Unless the court orders otherwise, an expert may state an opinion--and give the reasons for it--without first testifying to the underlying facts or data. But the expert may be required to disclose those facts or data on cross-examination. Rule 705, Ariz. R. Evid.
D.Establish grounds for each opinion offered. Have expert discuss facts and data relied upon and have expert discuss inferences and assumptions made. E.Do not hesitate to refresh recollection, even with a leading question or two if necessary. F.Warn expert to repeat questions to self on cross-examination prior to answering and to only answer questions asked. Advise your expert to not anticipate where opposing counsel is going.
G.Expert’s body language should be the same on direct and cross examination. H.Instruct expert (particularly new expert) that his or her testimony is not designed to show how smart they are – stick to the subject matter in issue. I.Remember you have re-direct examination and closing argument.

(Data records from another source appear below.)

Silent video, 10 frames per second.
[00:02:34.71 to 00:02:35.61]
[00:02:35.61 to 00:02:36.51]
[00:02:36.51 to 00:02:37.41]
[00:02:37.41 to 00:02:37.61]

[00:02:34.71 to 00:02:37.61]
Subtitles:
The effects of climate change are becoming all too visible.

A.In respectful manner and only when appropriate review weaknesses in training, education and experience – be careful. B.Lock expert into factual assumptions made, especially if those facts are in dispute, self-serving to party offering or are erroneous.
C.Do not argue with opposing expert! 1.Not professional and will cause jury empathy. 2.You are not smarter than expert in his or her field. D.If you represent a defendant, remember your expert will have a chance to critique the validity of the opposing expert’s opinions and/or the facts upon which they are predicated.

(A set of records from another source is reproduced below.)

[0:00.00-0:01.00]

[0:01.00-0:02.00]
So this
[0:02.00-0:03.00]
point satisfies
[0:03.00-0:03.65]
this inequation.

E.If you represent plaintiff have your expert critique opposing experts expected opinions or better yet, the false or unreliable facts upon which their opinions are predicated. F.If opposing expert’s opinions are tangential to issues at bar or not in direct opposition to those tendered by your expert, remember you have rebuttal and closing argument.
G. Do not ask one question too many or that you do not know answer to – you might get burned.